The early computers were developed during, and shortly after, the Second World War. Many computer historians often point out that WWII was an ‘information’ (or a ‘scientific’) war, a war won partly (some would say chiefly) as a result of intelligence gathering, and rapid computer processing and code breaking that enabled crucial decisions to be made. At the start of WWII some American and British institutions were put on a war footing, with employees being trained to familiarise themselves with the emerging computing hardware. In the United States, for example, the Moore School of Electrical Engineering at the University of Pennsylvania started a special intensive 10-week course to train physicists and mathematicians for technical posts related to the war. (Two of these graduates were John W Mauchly and Arthur W Burks who became instructors and key players in the invention of the modern computer.) The main work at the Moore School was to produce “firing tables” for newly developed artillery. By 1942 the School was humming with computing activities which nonetheless still consisted of many human computers (including women) using desk calculating machines.

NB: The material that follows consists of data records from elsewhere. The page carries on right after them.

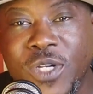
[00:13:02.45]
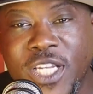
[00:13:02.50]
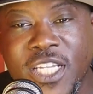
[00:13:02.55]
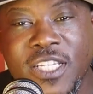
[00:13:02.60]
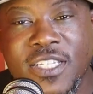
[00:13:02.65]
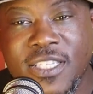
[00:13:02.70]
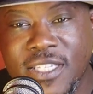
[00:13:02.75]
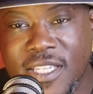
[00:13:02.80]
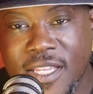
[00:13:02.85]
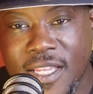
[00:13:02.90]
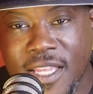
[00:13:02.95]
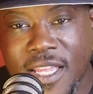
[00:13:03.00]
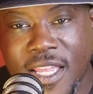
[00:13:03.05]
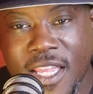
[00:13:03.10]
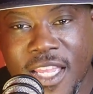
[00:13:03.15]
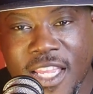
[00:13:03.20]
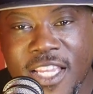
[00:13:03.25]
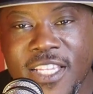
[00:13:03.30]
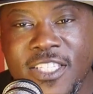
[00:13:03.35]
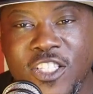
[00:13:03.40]
He's
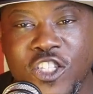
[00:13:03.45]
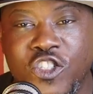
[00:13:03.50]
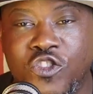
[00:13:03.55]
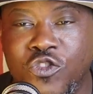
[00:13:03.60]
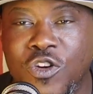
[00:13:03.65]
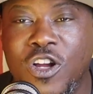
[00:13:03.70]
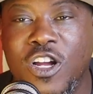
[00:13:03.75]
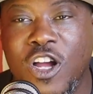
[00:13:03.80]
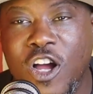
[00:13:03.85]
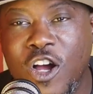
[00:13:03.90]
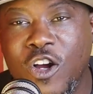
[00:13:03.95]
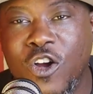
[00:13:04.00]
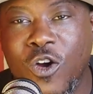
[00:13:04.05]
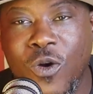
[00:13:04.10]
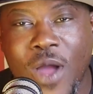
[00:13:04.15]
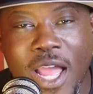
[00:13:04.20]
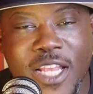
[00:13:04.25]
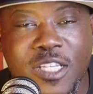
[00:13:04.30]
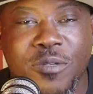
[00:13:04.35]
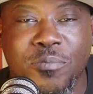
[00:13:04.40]
the drunk
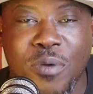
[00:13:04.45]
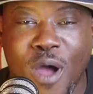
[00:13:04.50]
uncle at the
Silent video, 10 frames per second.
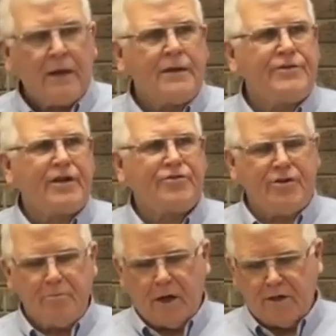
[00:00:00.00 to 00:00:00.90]

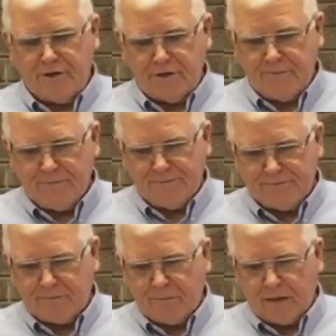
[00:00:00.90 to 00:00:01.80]
Justin Martyr.
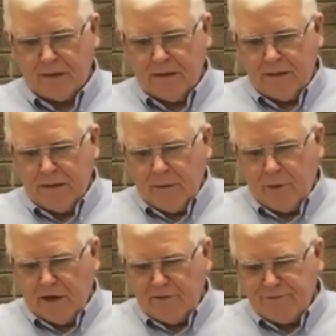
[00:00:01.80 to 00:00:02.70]

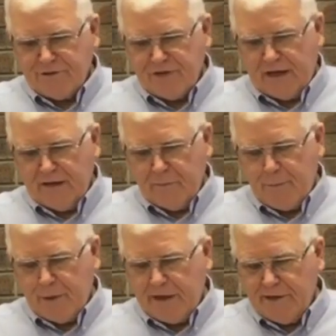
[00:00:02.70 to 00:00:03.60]
We offer solemn
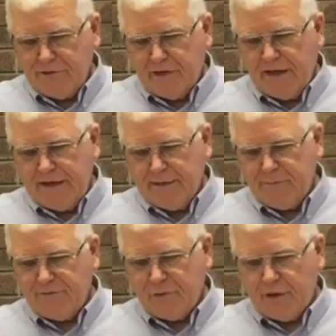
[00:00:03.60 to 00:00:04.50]
prayers and
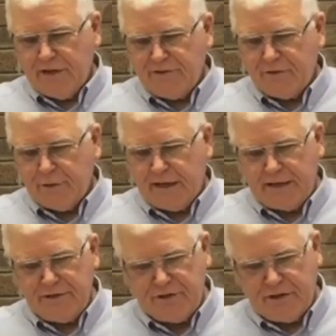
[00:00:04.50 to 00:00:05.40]
hymns for his
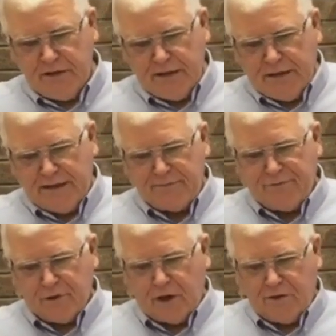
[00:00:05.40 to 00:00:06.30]
creation and
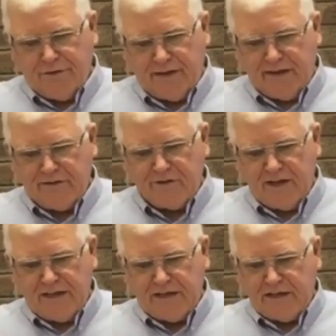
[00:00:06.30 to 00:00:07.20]
for all things
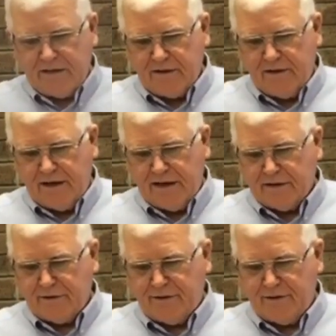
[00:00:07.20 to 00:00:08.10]
leading to
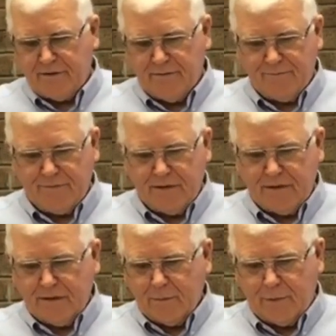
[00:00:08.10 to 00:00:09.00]
health.
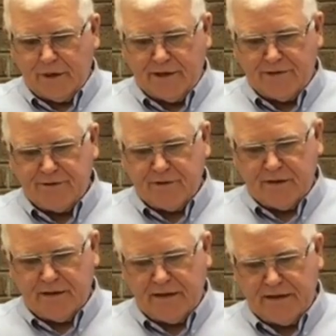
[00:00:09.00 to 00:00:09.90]
Prayers
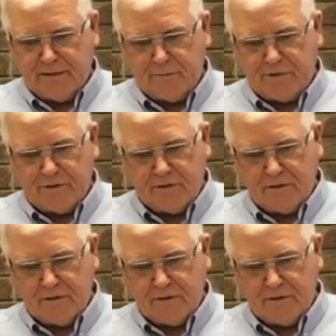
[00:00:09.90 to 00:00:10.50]
and hymns.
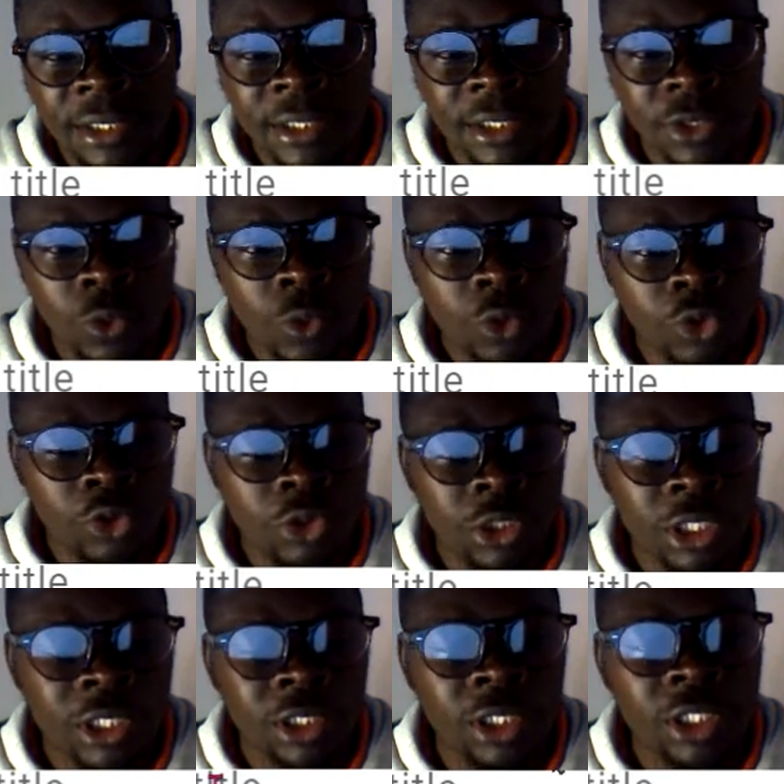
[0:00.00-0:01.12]
what you
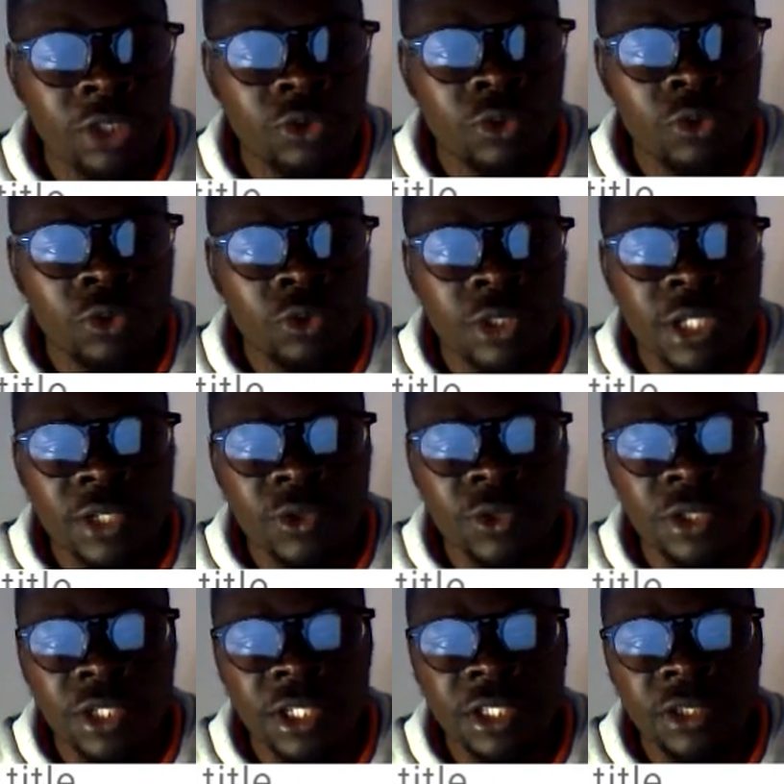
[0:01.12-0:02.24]
need to do is just to change
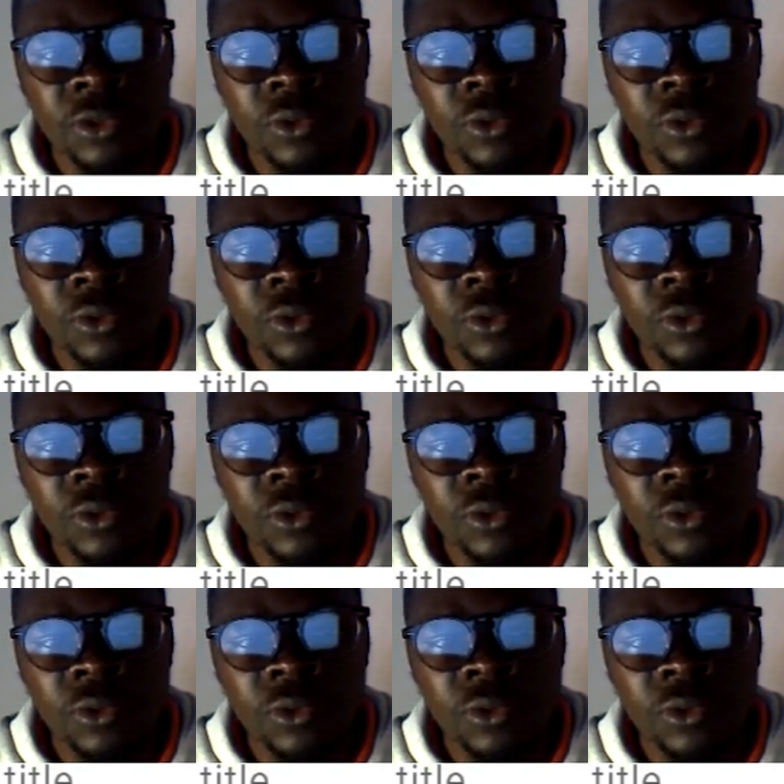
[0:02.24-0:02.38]
to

At the Aberdeen Proving Ground (APG) in Maryland computing was done for ballistics; and when the war hostilities in Europe escalated, operations at the Ballistics Research Lab (BRL), located at the APG, increased in pace, many scientists having been brought over to work there. BRL served as a major Army centre for research and development in technologies related to weaponry, accelerator physics, and high-speed computing.
The work at these two institutions and at others such as the Massachusetts Institute of Technology (MIT) and Harvard University, in addition to that being done at major office equipment manufacturers of the time (such as IBM) led to various computers being built in the US by 1950 (one such being the ENIAC, famous perhaps for not only being the first fully-electronic computing machine that could be reprogrammed but also for having been utilised to perform calculations related the hydrogen bomb, albeit when the war had already ended).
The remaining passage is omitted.